**Instructions for the task:** Restate the whole of the data below word for word, skipping the images.

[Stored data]
☆ ☆ ☆ ☆

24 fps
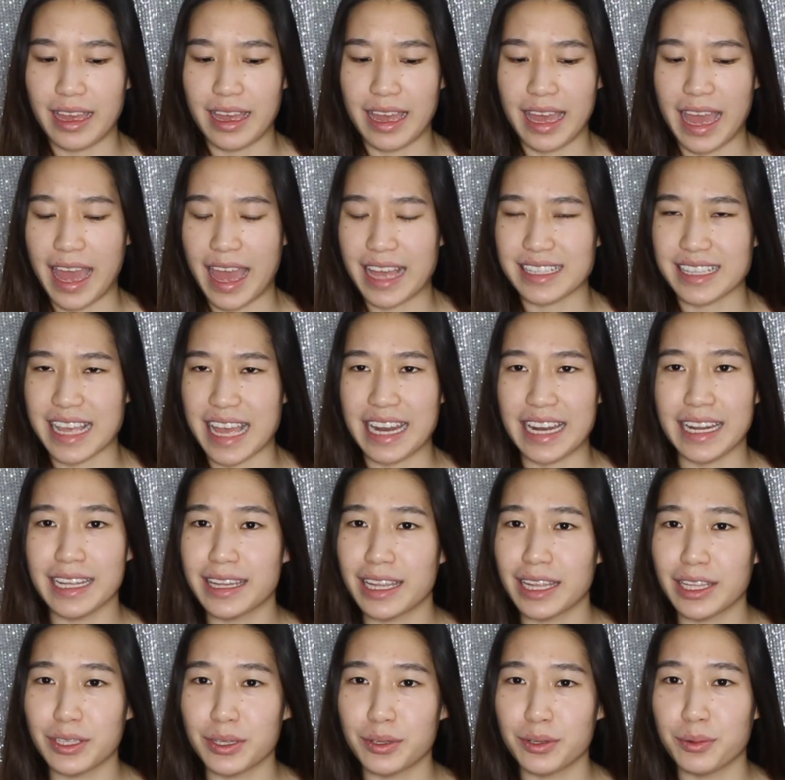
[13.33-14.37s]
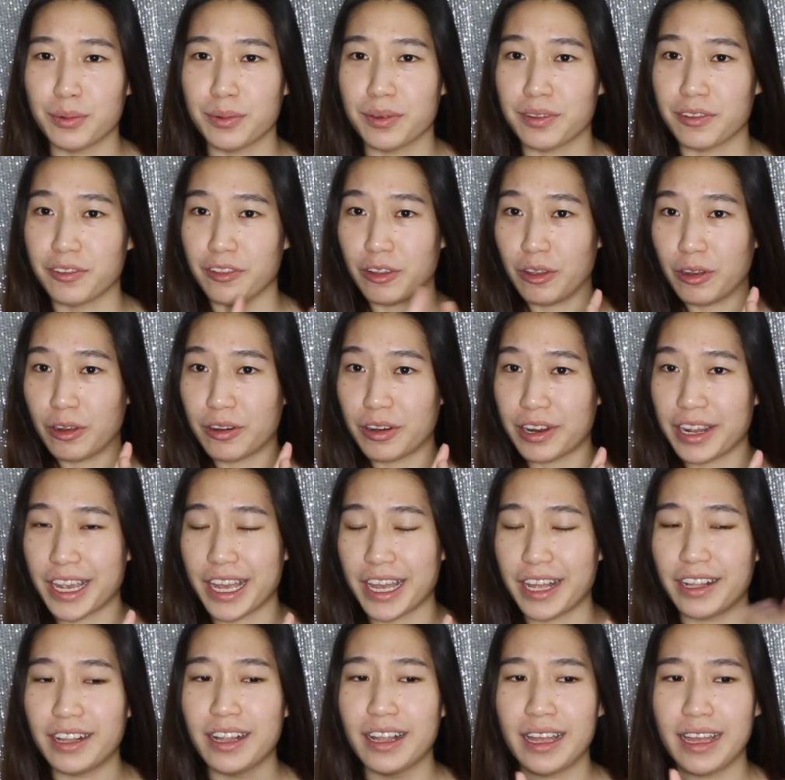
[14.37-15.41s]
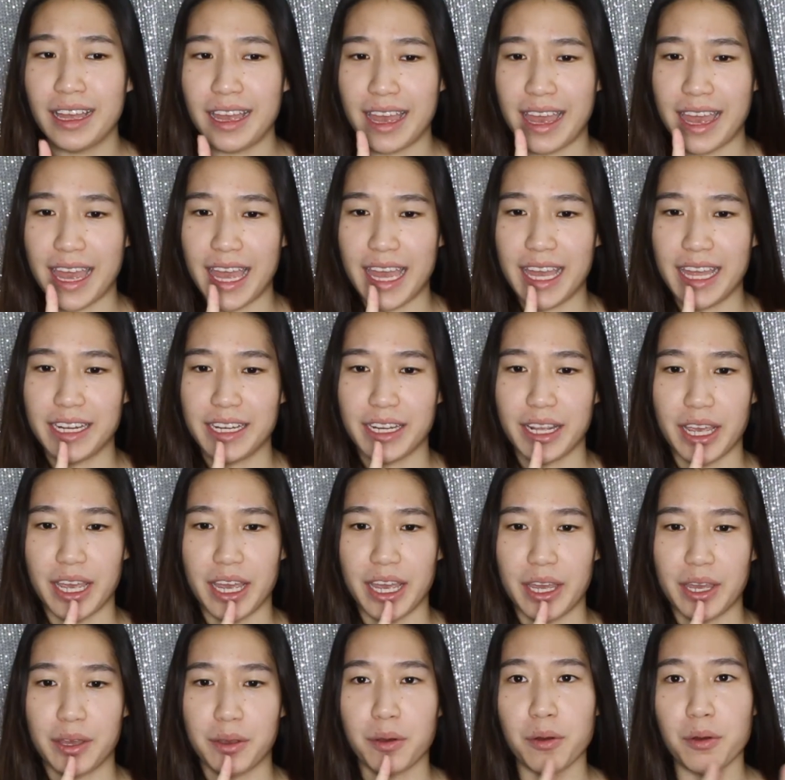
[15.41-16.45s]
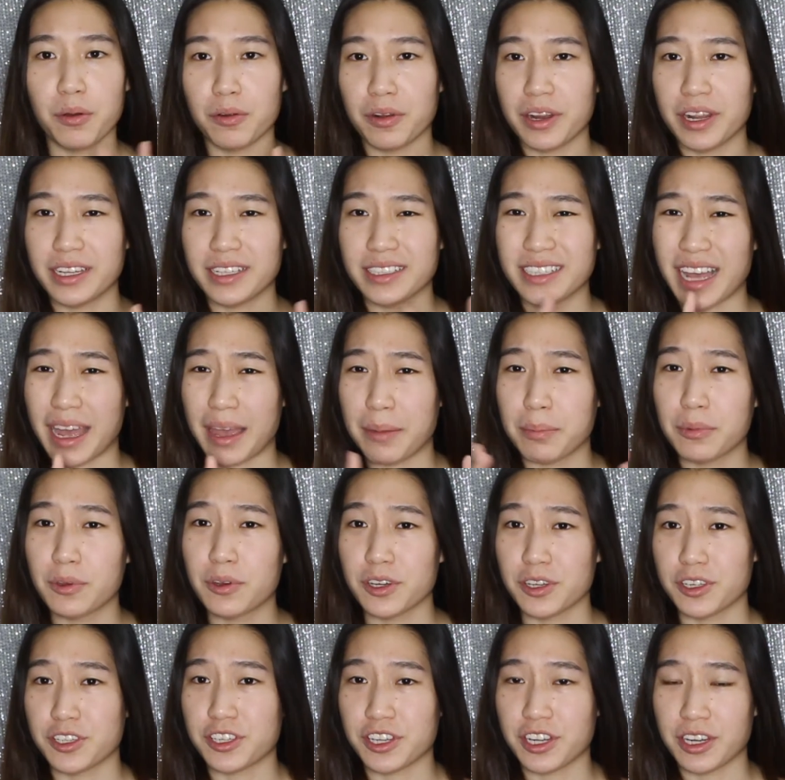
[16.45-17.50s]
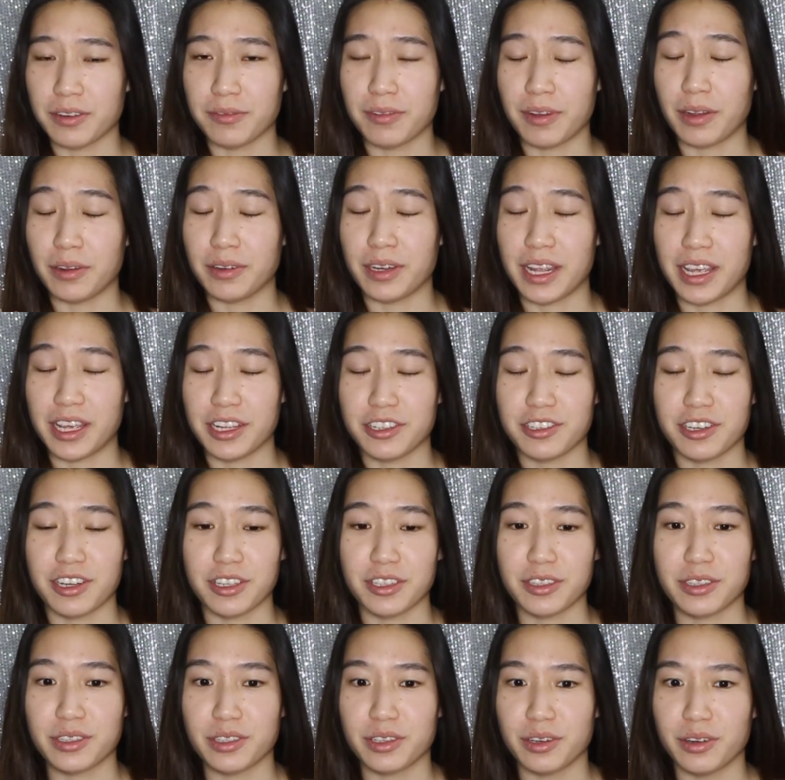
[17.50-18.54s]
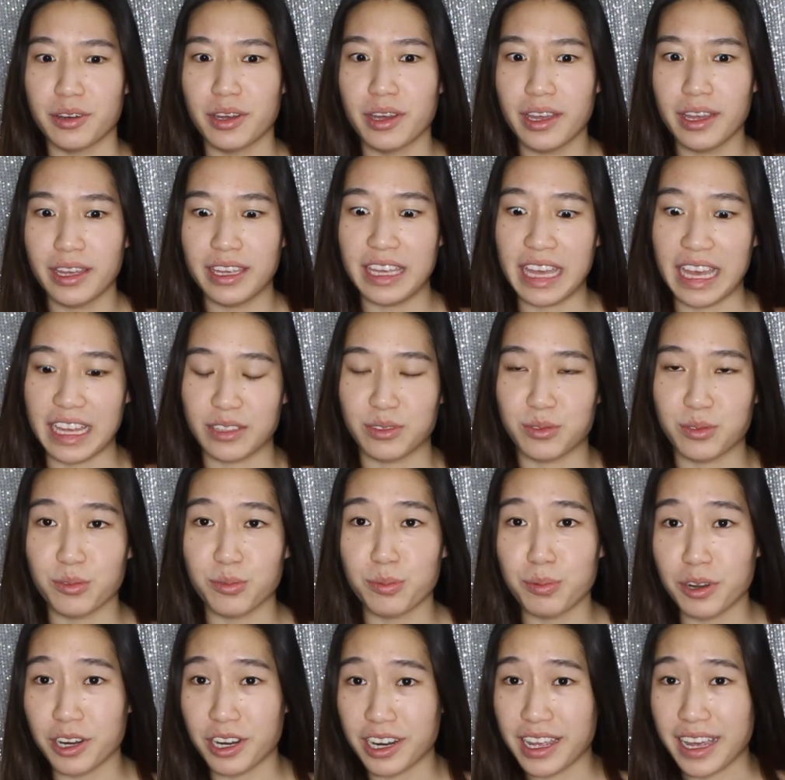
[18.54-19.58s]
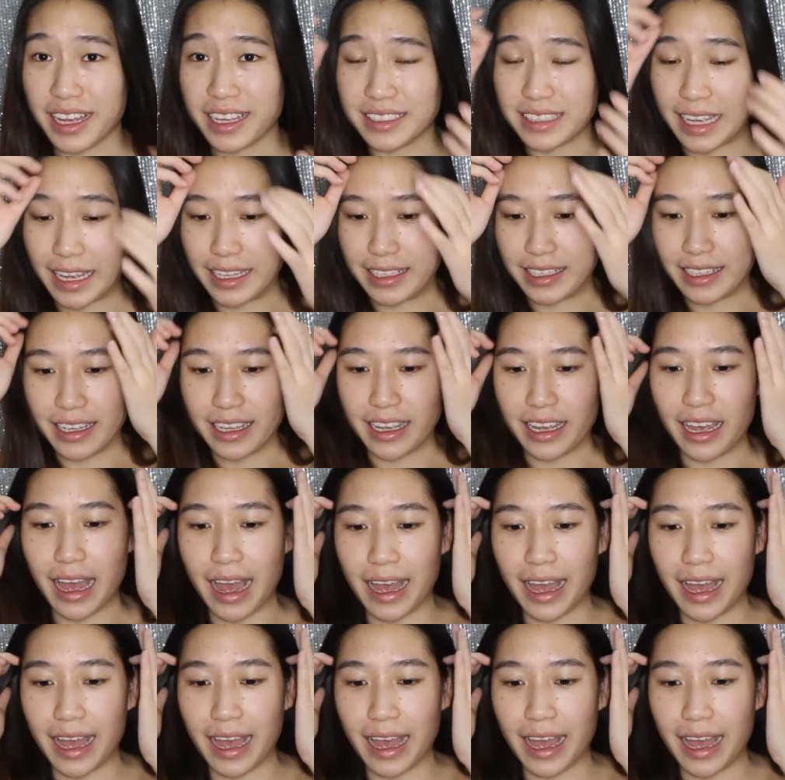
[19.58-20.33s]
It has anything to do with L'Oreal and a Korean type cushion foundation. So yeah, it's pretty exciting.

☆ ☆ ☆ ☆

**Exercise solution:**
24 fps
[13.33-14.37s]
[14.37-15.41s]
[15.41-16.45s]
[16.45-17.50s]
[17.50-18.54s]
[18.54-19.58s]
[19.58-20.33s]
It has anything to do with L'Oreal and a Korean type cushion foundation. So yeah, it's pretty exciting.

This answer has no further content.